▸ **YOUR INSTRUCTIONS**
Reproduce only the lines below from the line containing "[1.04-2.08s]" to the line containing "Word for word: that", exactly as written, with both end lines kept. Omit the pictures.

┌──

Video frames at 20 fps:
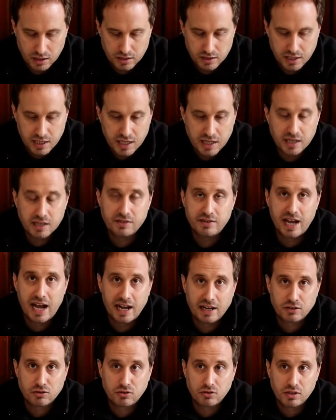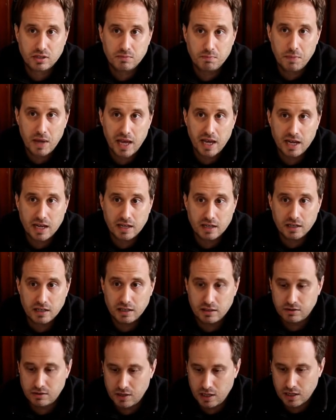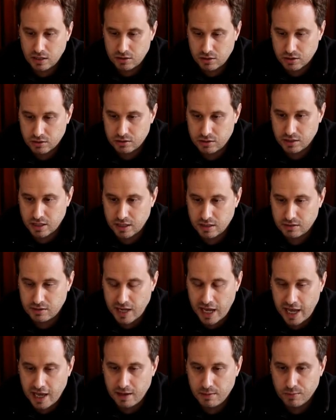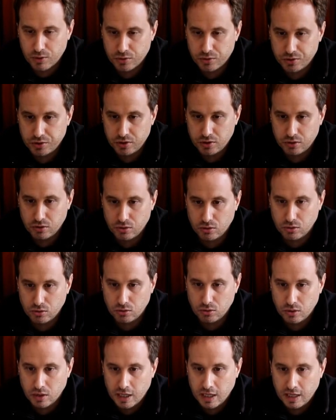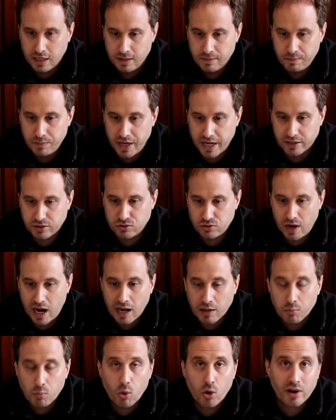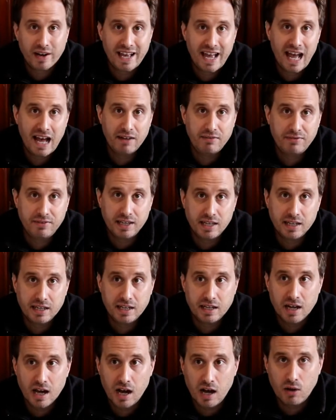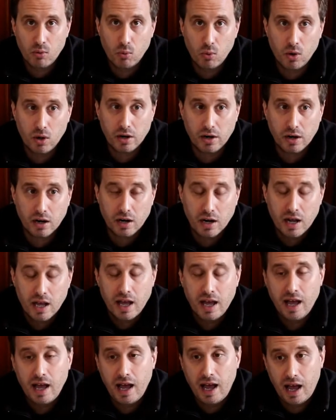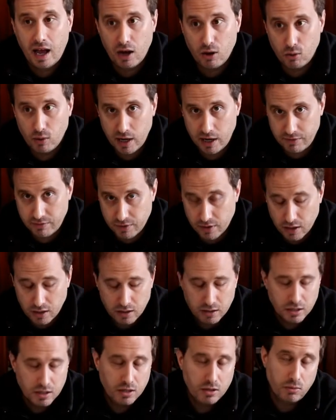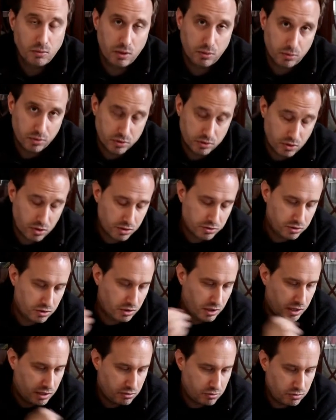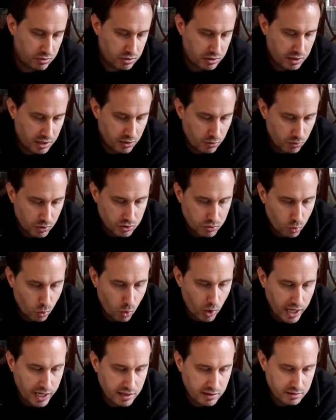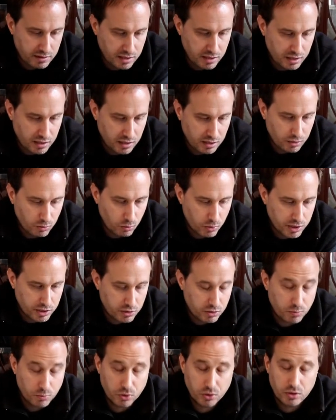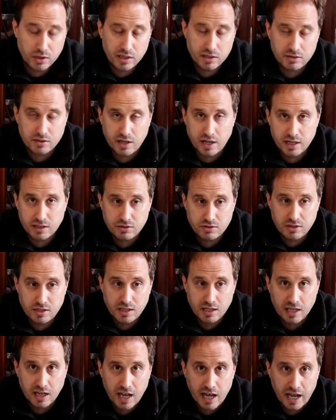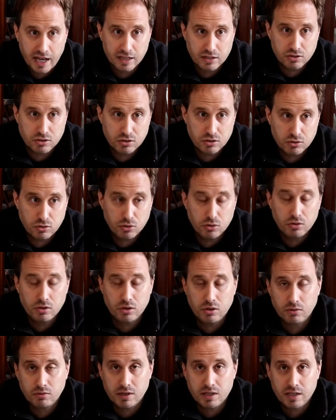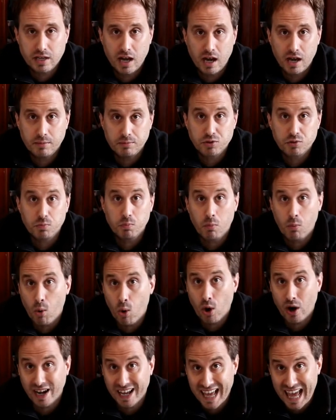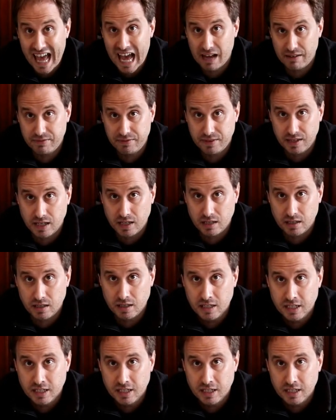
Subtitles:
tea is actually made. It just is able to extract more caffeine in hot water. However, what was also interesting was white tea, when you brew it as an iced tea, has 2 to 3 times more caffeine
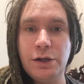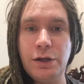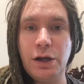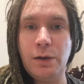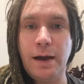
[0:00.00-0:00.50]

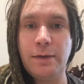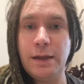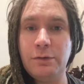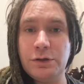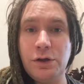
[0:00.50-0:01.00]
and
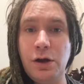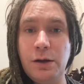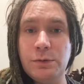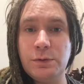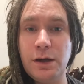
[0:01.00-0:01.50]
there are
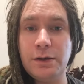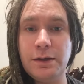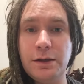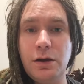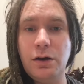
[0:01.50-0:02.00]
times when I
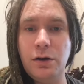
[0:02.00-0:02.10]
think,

└──
┌──

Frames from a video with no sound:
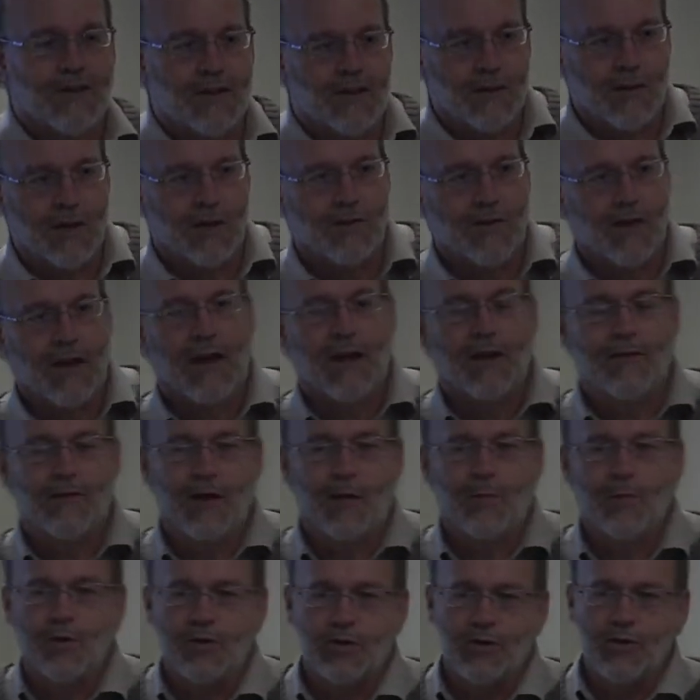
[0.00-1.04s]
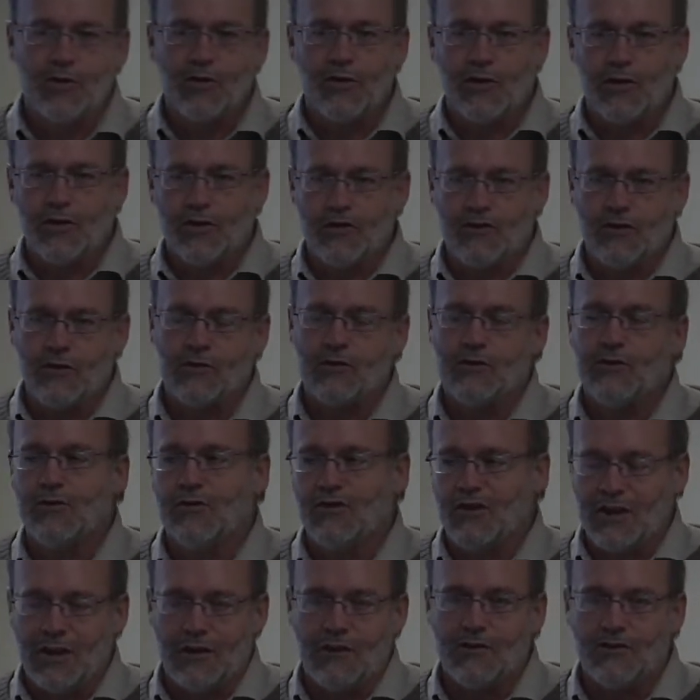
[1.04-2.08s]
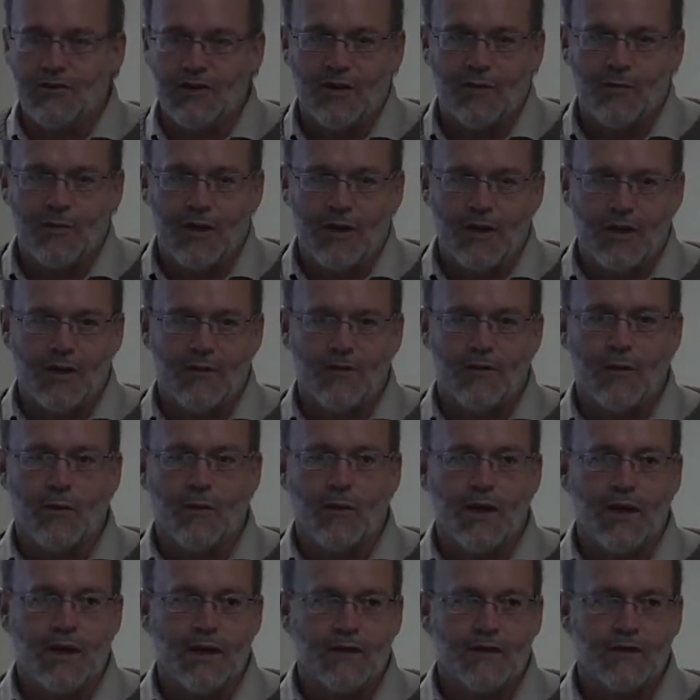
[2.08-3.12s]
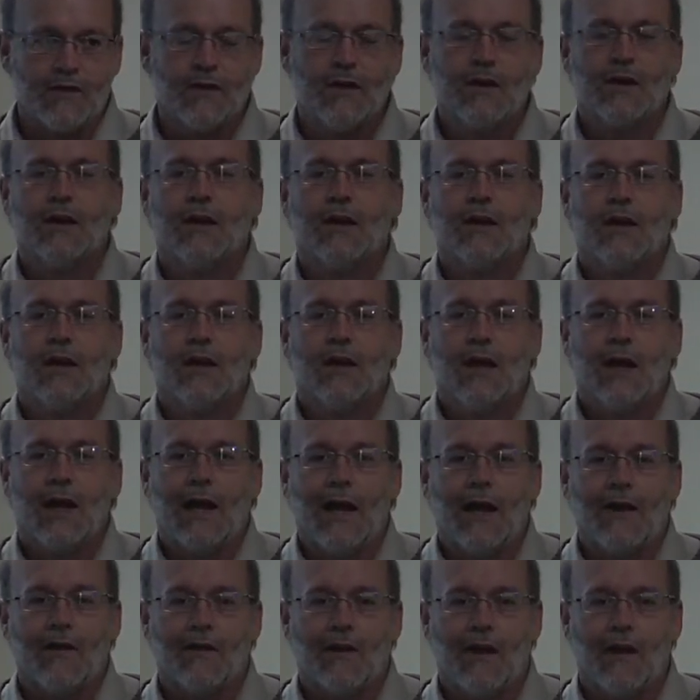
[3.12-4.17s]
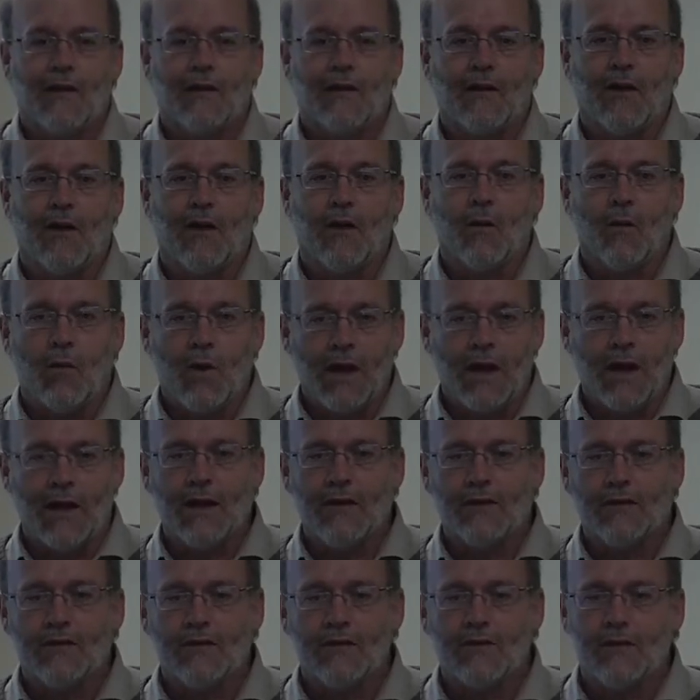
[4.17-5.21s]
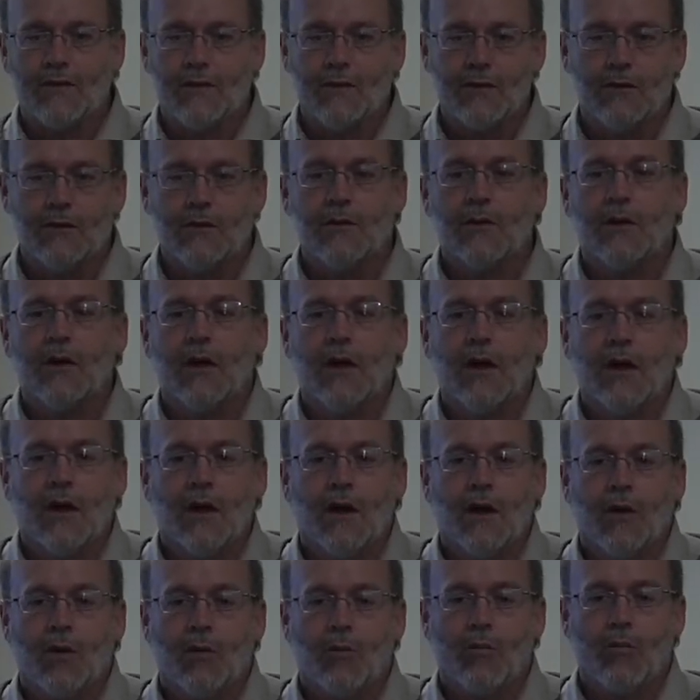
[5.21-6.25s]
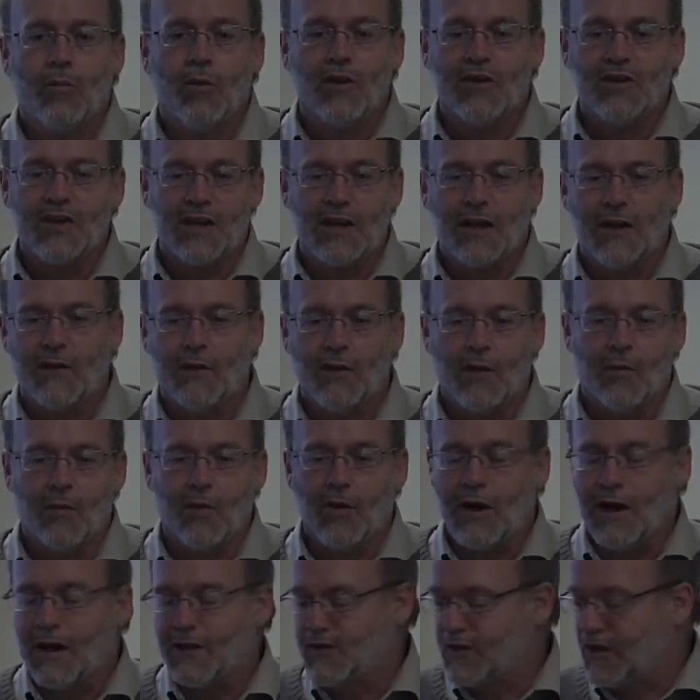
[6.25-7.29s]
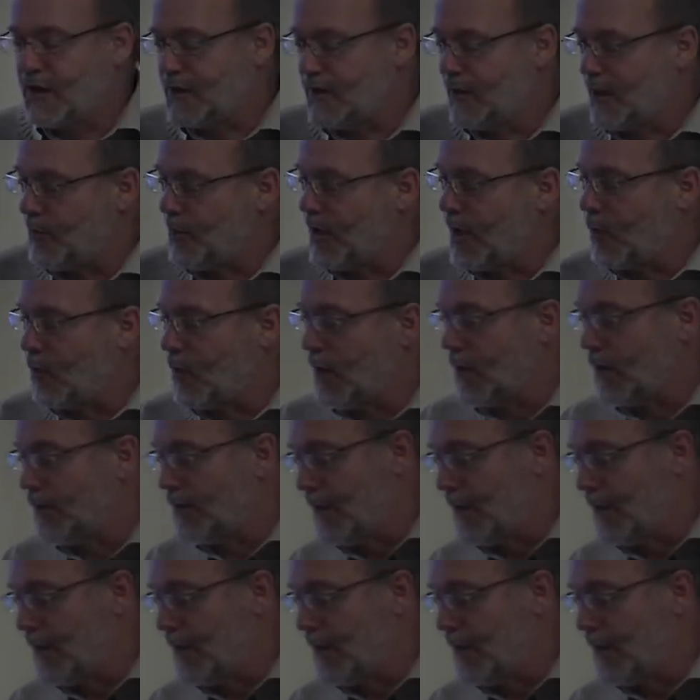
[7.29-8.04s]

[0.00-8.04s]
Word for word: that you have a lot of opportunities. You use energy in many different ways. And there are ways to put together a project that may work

└──
┌──

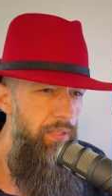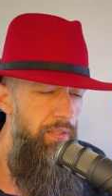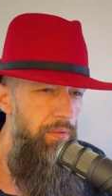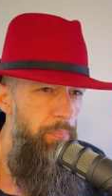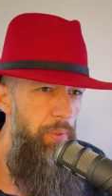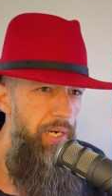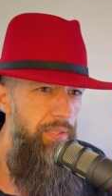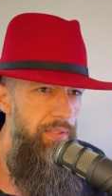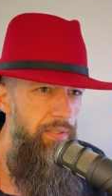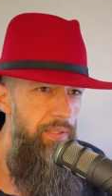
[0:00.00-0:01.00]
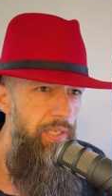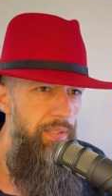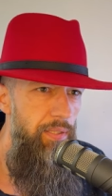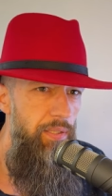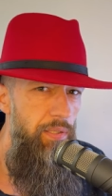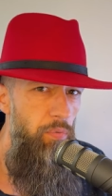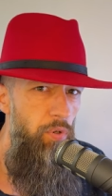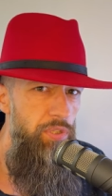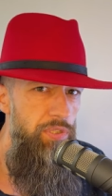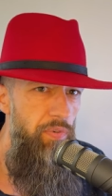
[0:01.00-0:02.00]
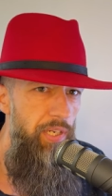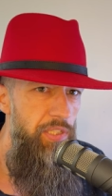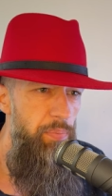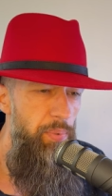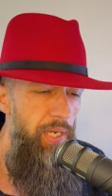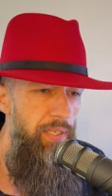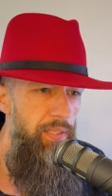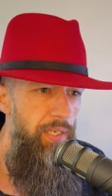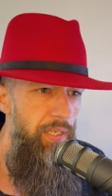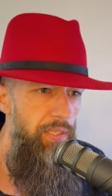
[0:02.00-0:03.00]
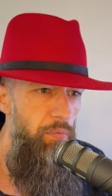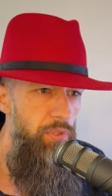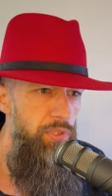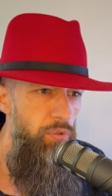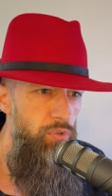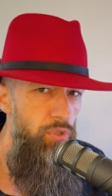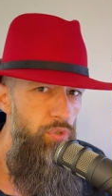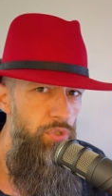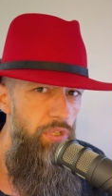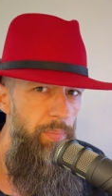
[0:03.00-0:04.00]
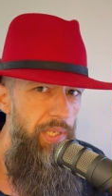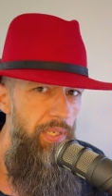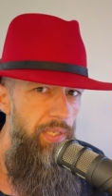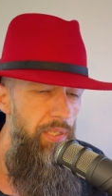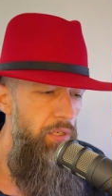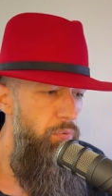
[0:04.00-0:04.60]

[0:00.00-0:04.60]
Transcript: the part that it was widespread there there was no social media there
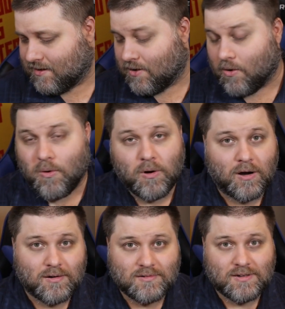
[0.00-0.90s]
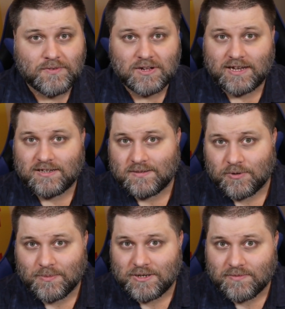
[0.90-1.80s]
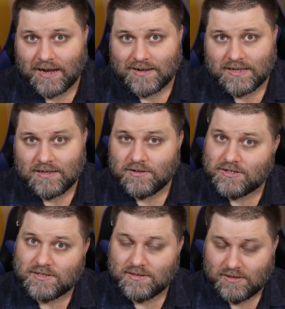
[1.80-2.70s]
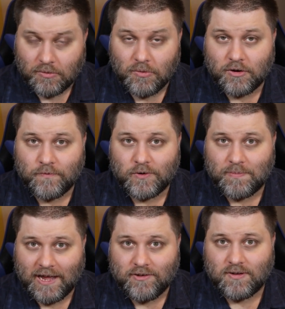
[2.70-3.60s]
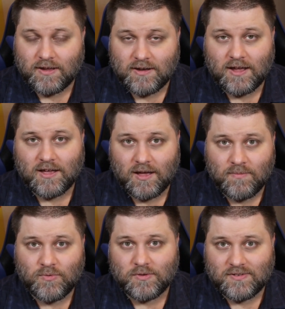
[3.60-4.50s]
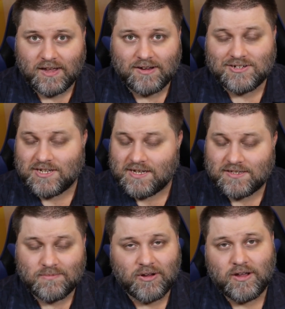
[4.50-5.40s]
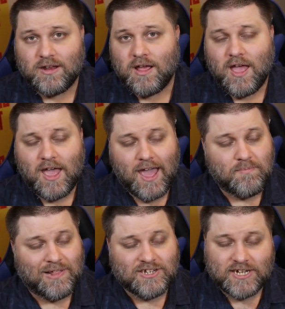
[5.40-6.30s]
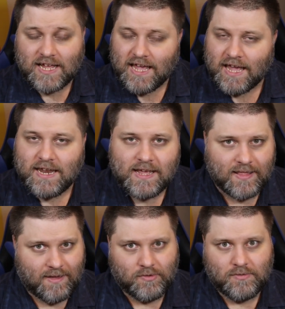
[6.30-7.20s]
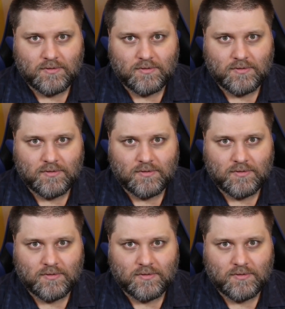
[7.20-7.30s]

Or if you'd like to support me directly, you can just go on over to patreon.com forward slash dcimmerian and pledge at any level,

└──

▸ **ANSWER SECTION**
[1.04-2.08s]
[2.08-3.12s]
[3.12-4.17s]
[4.17-5.21s]
[5.21-6.25s]
[6.25-7.29s]
[7.29-8.04s]

[0.00-8.04s]
Word for word: that you have a lot of opportunities. You use energy in many different ways. And there are ways to put together a project that may work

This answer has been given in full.